Task
Word for word, retype the lines from the one containing "Silent video, 20 frames per second." to the one containing "Lip reading: They" below, keeping both end lines and dropping the pictures.

Input records
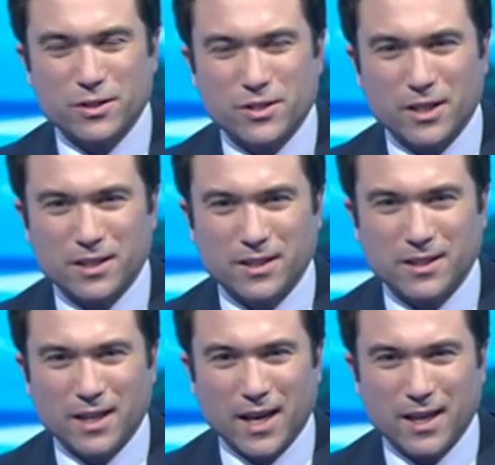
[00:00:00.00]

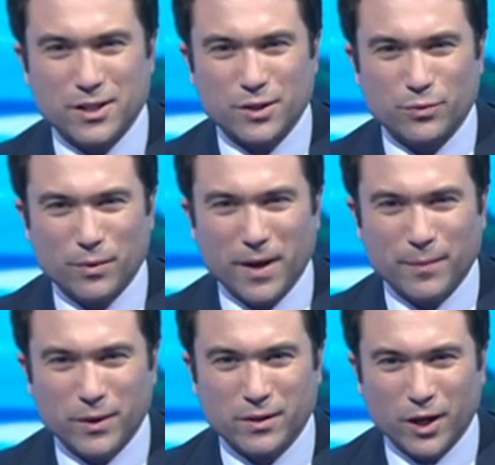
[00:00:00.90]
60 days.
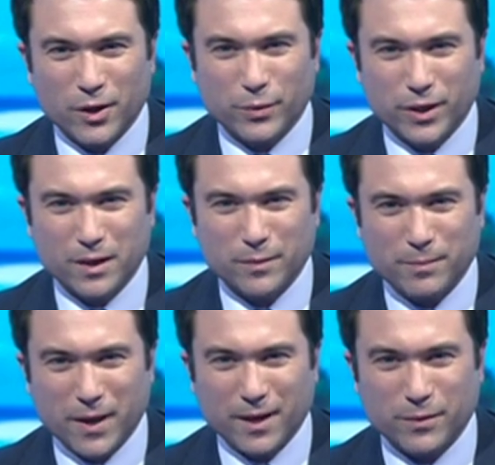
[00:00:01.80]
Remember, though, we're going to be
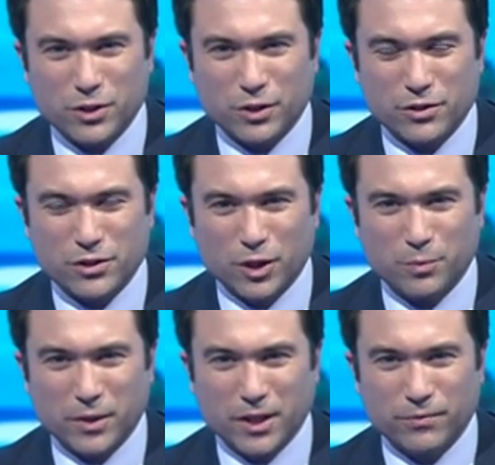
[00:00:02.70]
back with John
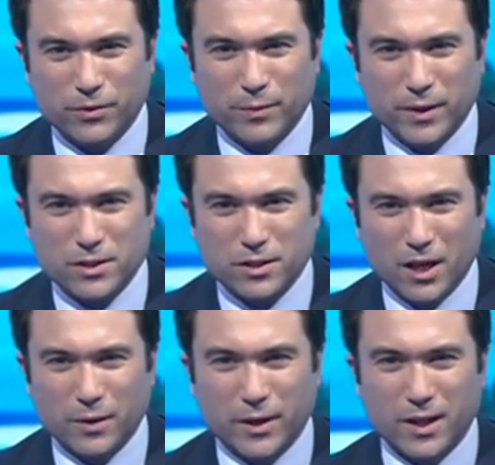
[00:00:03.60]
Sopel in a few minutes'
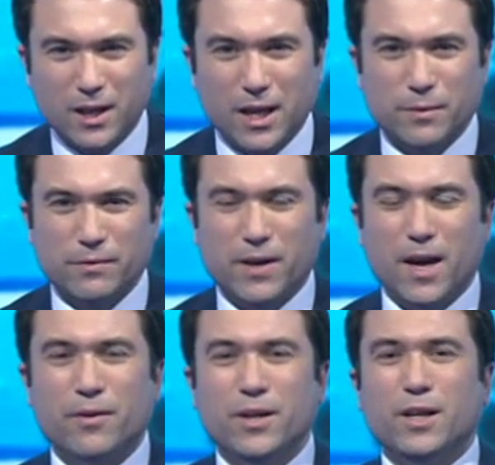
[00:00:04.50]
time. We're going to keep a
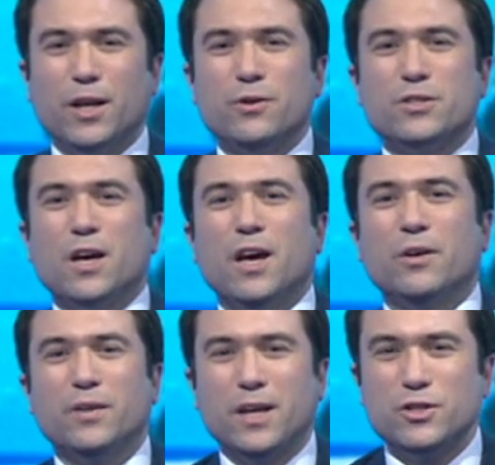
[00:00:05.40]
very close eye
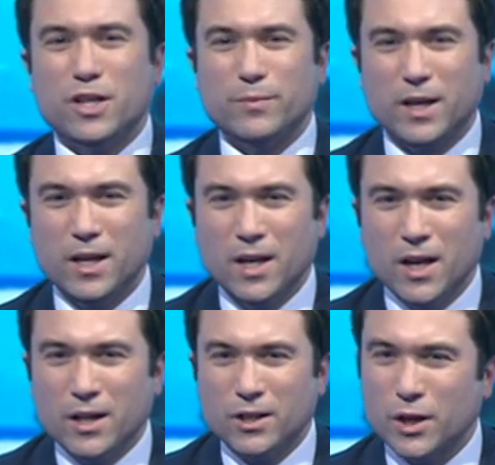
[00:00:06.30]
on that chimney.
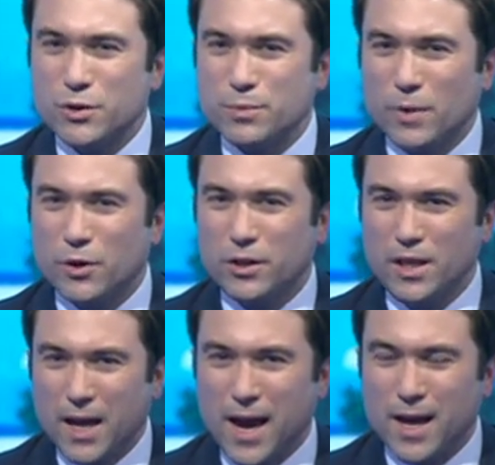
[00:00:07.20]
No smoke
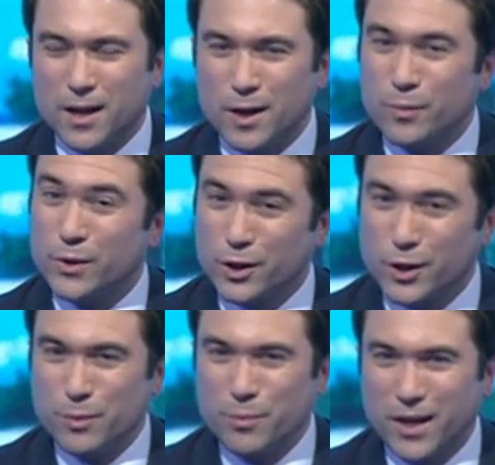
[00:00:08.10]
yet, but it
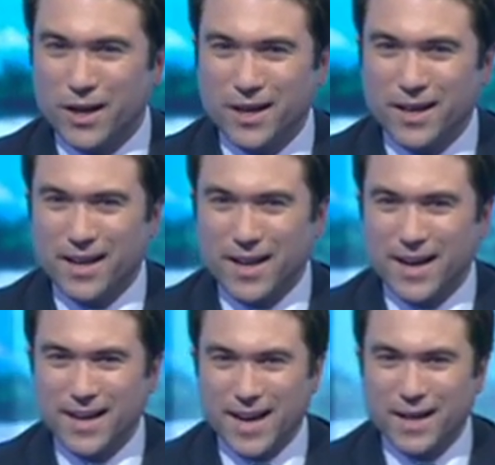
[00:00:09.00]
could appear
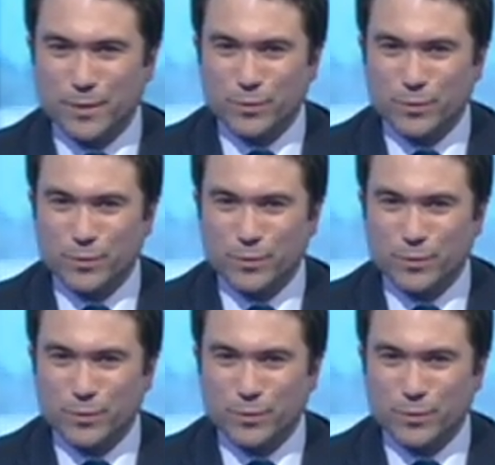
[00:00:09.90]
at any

...

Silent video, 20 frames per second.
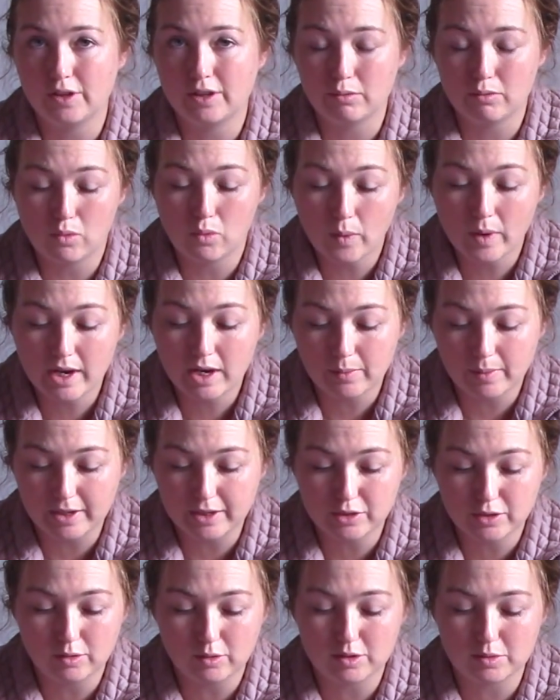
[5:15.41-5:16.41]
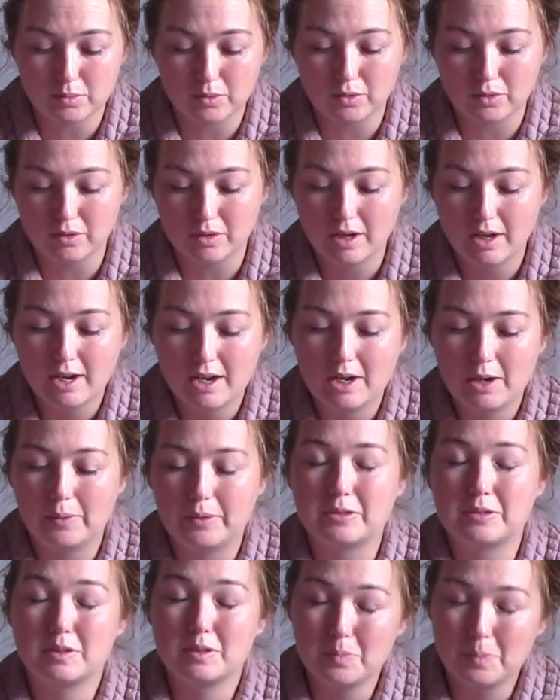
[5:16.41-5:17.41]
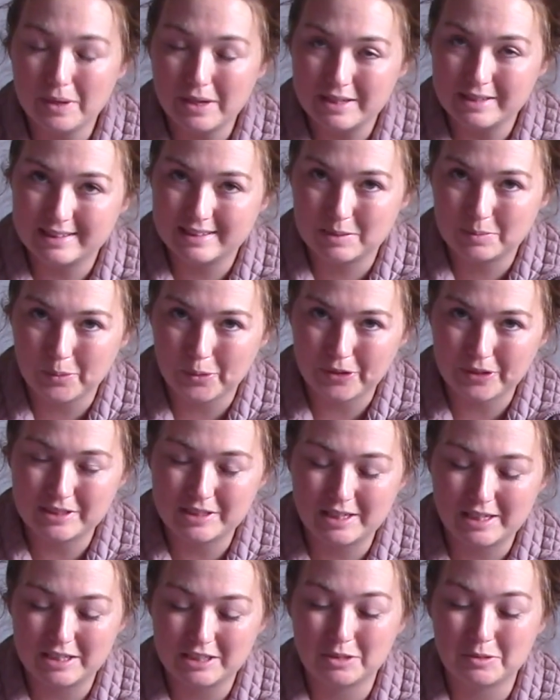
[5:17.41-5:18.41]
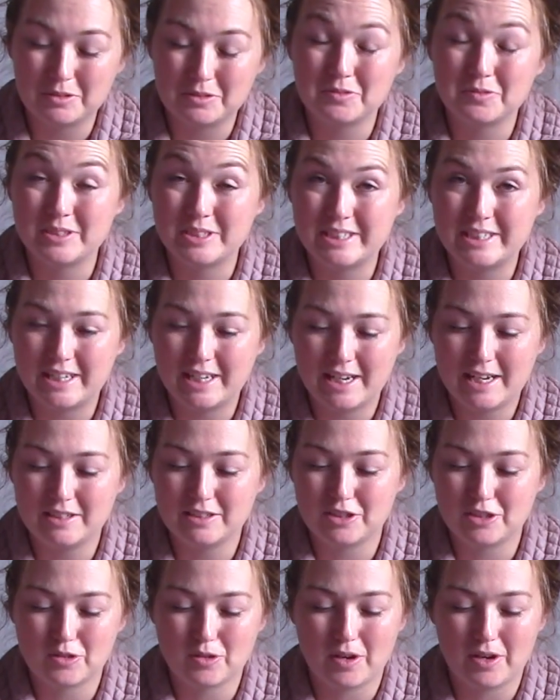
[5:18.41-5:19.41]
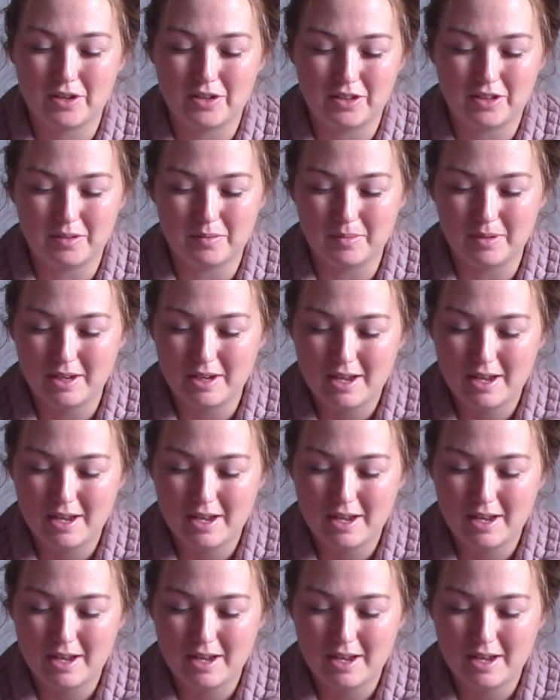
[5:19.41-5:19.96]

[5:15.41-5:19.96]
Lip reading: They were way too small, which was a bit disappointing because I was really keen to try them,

Solution to this task
Silent video, 20 frames per second.
[5:15.41-5:16.41]
[5:16.41-5:17.41]
[5:17.41-5:18.41]
[5:18.41-5:19.41]
[5:19.41-5:19.96]

[5:15.41-5:19.96]
Lip reading: They were way too small, which was a bit disappointing because I was really keen to try them,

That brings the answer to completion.